(Material for the task)
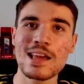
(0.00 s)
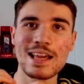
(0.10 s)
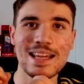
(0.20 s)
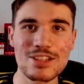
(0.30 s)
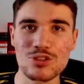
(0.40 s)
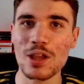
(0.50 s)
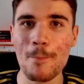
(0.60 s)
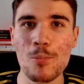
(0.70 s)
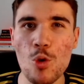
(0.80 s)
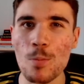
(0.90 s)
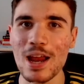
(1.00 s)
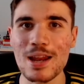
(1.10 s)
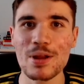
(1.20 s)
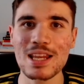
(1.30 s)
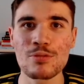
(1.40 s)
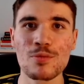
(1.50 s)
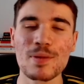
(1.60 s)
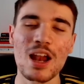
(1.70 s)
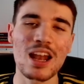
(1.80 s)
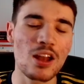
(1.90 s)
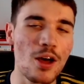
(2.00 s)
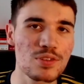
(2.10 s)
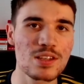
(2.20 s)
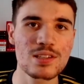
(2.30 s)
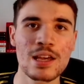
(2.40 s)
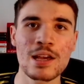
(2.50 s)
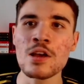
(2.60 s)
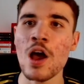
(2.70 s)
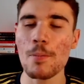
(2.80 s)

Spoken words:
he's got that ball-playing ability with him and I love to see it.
(End Material for the task)
(Material for the task)
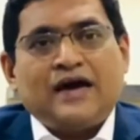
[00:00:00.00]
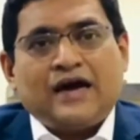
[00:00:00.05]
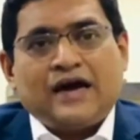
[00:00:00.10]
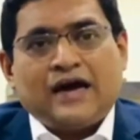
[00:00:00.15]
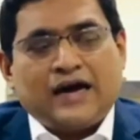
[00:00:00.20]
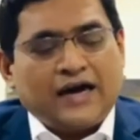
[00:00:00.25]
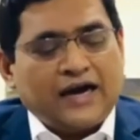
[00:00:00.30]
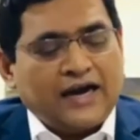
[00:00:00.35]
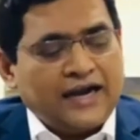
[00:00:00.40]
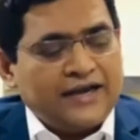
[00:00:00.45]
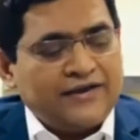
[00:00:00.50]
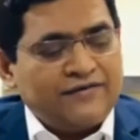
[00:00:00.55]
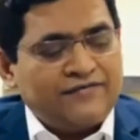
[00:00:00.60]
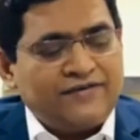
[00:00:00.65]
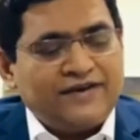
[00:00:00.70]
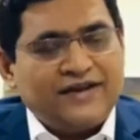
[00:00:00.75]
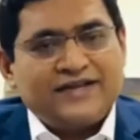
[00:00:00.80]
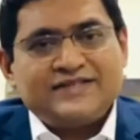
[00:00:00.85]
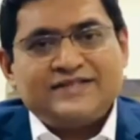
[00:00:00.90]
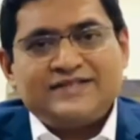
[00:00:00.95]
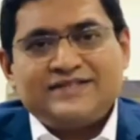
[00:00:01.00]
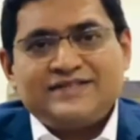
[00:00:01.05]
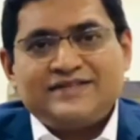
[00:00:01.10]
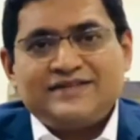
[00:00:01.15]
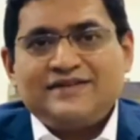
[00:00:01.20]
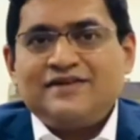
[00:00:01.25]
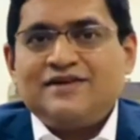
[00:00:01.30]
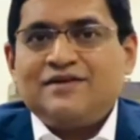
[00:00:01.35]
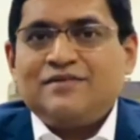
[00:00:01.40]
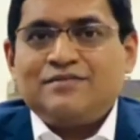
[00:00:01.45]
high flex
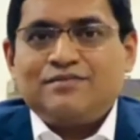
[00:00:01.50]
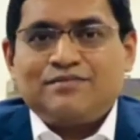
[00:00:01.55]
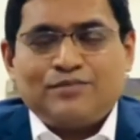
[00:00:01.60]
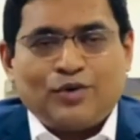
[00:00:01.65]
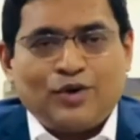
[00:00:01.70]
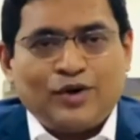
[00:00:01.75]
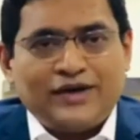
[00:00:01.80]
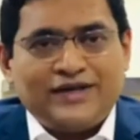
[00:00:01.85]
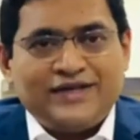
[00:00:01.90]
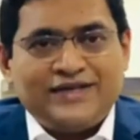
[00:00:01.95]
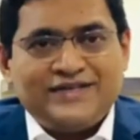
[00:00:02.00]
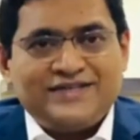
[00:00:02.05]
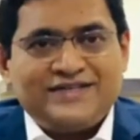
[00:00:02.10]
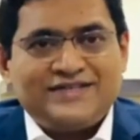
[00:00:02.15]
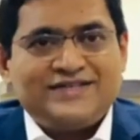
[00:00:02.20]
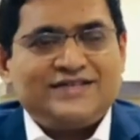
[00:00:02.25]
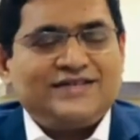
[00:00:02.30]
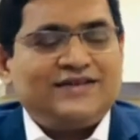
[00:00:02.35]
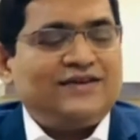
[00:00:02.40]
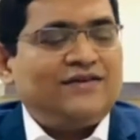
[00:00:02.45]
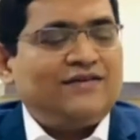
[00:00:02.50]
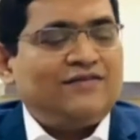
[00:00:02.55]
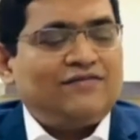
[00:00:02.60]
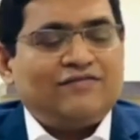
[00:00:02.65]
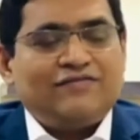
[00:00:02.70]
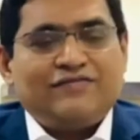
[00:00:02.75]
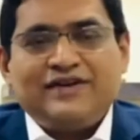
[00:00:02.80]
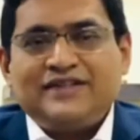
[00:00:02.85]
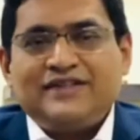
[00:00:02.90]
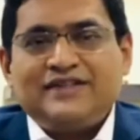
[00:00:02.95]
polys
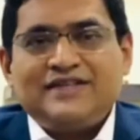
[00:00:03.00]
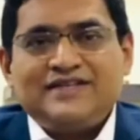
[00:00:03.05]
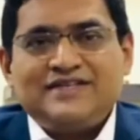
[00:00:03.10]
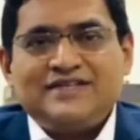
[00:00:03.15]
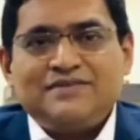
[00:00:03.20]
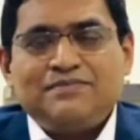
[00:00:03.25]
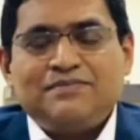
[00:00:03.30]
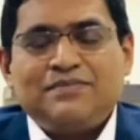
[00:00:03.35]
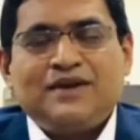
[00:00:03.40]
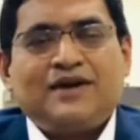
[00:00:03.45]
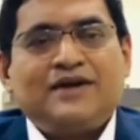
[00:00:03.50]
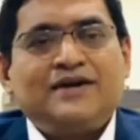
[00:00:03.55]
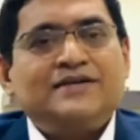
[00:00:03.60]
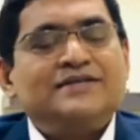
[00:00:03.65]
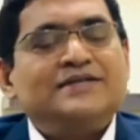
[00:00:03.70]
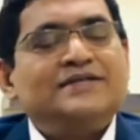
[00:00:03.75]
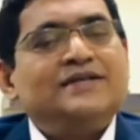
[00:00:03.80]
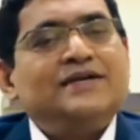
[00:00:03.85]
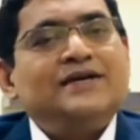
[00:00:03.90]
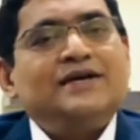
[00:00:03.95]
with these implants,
(End Material for the task)
* Exercise details *
Starting with the line that has "[00:00:00.60]" and ending with the line that has "[00:00:03.85]", repeat the lines above exactly, omitting every picture.

* Task solution *
[00:00:00.60]
[00:00:00.65]
[00:00:00.70]
[00:00:00.75]
[00:00:00.80]
[00:00:00.85]
[00:00:00.90]
[00:00:00.95]
[00:00:01.00]
[00:00:01.05]
[00:00:01.10]
[00:00:01.15]
[00:00:01.20]
[00:00:01.25]
[00:00:01.30]
[00:00:01.35]
[00:00:01.40]
[00:00:01.45]
high flex
[00:00:01.50]
[00:00:01.55]
[00:00:01.60]
[00:00:01.65]
[00:00:01.70]
[00:00:01.75]
[00:00:01.80]
[00:00:01.85]
[00:00:01.90]
[00:00:01.95]
[00:00:02.00]
[00:00:02.05]
[00:00:02.10]
[00:00:02.15]
[00:00:02.20]
[00:00:02.25]
[00:00:02.30]
[00:00:02.35]
[00:00:02.40]
[00:00:02.45]
[00:00:02.50]
[00:00:02.55]
[00:00:02.60]
[00:00:02.65]
[00:00:02.70]
[00:00:02.75]
[00:00:02.80]
[00:00:02.85]
[00:00:02.90]
[00:00:02.95]
polys
[00:00:03.00]
[00:00:03.05]
[00:00:03.10]
[00:00:03.15]
[00:00:03.20]
[00:00:03.25]
[00:00:03.30]
[00:00:03.35]
[00:00:03.40]
[00:00:03.45]
[00:00:03.50]
[00:00:03.55]
[00:00:03.60]
[00:00:03.65]
[00:00:03.70]
[00:00:03.75]
[00:00:03.80]
[00:00:03.85]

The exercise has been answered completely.